Sierra Leone is the 9th poorest country in Africa
The population of Sierra Leone is comprised of 16 ethnic groups, each with its own language and culture. The largest group of Sierra Leoneans are the Wesleyan-Mende, with Christian denominations also being a major presence. Both groups are represented in the Council of Churches, which represents the Protestant churches of Sierra Leone. Recently, Pentecostal churches have made significant inroads into Freetown.
The people of Sierra Leone are largely Krio, descendants of the Fula people of seventeenth and eighteenth century Guinea. They live in the eastern and northern regions and are primarily farmers and traders. Some of them are of Lebanese ancestry, descending from 19th century traders. While the vast majority of Krios are Christian, there is a significant Muslim minority, called Oku.
Although access to the internet has been limited in the past, the number of internet users has increased in recent years. While most cellular phone services are still limited, the country is served by a few large internet service providers. In Freetown, there are internet cafes and businesses that offer free WiFi. The slow connection speed of rural areas may result from intermittent power supply. For these reasons, Sierra Leone is the 9th poorest country in Africa.
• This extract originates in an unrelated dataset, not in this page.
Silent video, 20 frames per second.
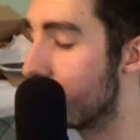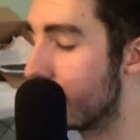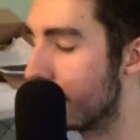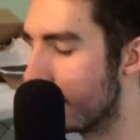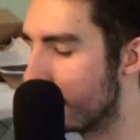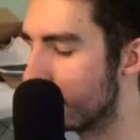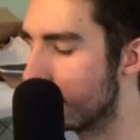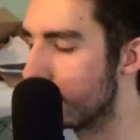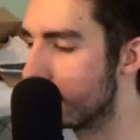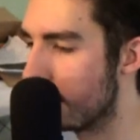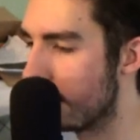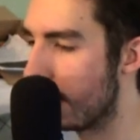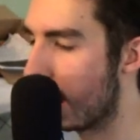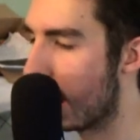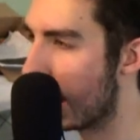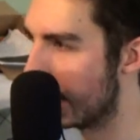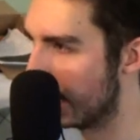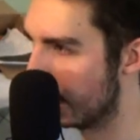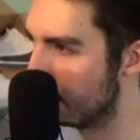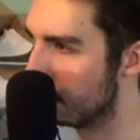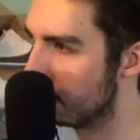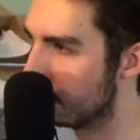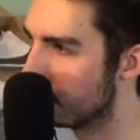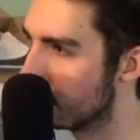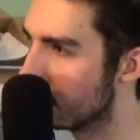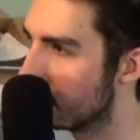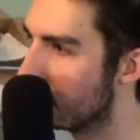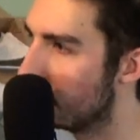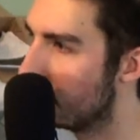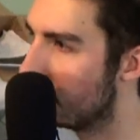necessary
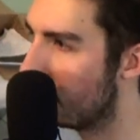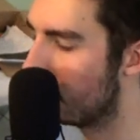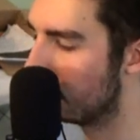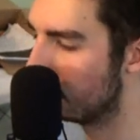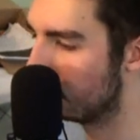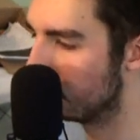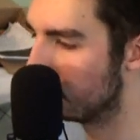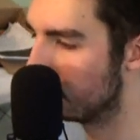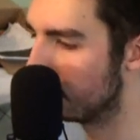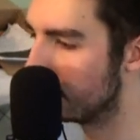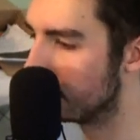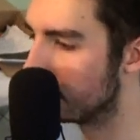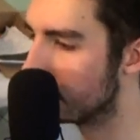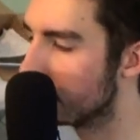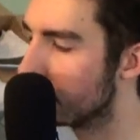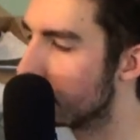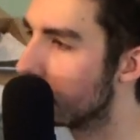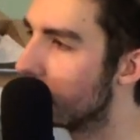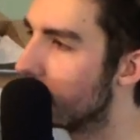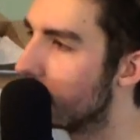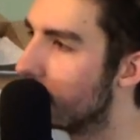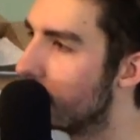items on your list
The economy of Sierra Leone is largely undeveloped, with a low human development index (HDI) of 0.8. The country’s government, meanwhile, has been unable to make significant progress in improving its economy and tackling poverty. While there are some positive developments, there are also many negative factors that hamper the country’s economic development. For instance, the COVID-19 pandemic and the slow pace of vaccination programs exacerbate Sierra Leone’s poverty. The main domestic macroeconomic risks include rapid growth of monetary aggregates and weakening of the financial sector.
Benin is the 25th poorest country in the world
Benin is a small, impoverished country in west Africa with a population of 11.2 million. Its Gross National Income per capita (GNI) is below $2100, and more than half of its people live on less than $1.90 per day. Its economy depends on agriculture, which is extremely vulnerable to climate change and rainy seasons. Subsistence farming is the dominant mode of production.
The economy of Benin is largely dependent on informal re-export and transit trade with Nigeria, which accounts for more than 20 percent of its GDP. Despite these difficulties, Benin’s economy rebounded in 2021, growing at 6.6% year-over-year. Nevertheless, it remains vulnerable to market shocks, with its high dependence on oil and the low growth rate of its neighbor Nigeria.
This list of the poorest countries has a number of characteristics in common. All but three are located on the African continent. The Least Developed Countries (LDCs) are low-income countries with severe structural obstacles to sustainable development. Their economies are landlocked and agricultural, and their human capital is low. All the countries in this list are poor on a ppp basis. So, what makes them so poor?
Another major challenge in Benin is the spread of cholera. The country shares its international borders with Togo and Nigeria, which pose risks for cross-border transmission of cholera. In addition, the porous border and inadequate WASH conditions contribute to the spread of the disease. WHO recommends improving access to safe drinking water, food safety, and hygienic practices. The situation has even worsened with the outbreak of the cholera virus, which killed tens of thousands of people in the capital of Cotonou.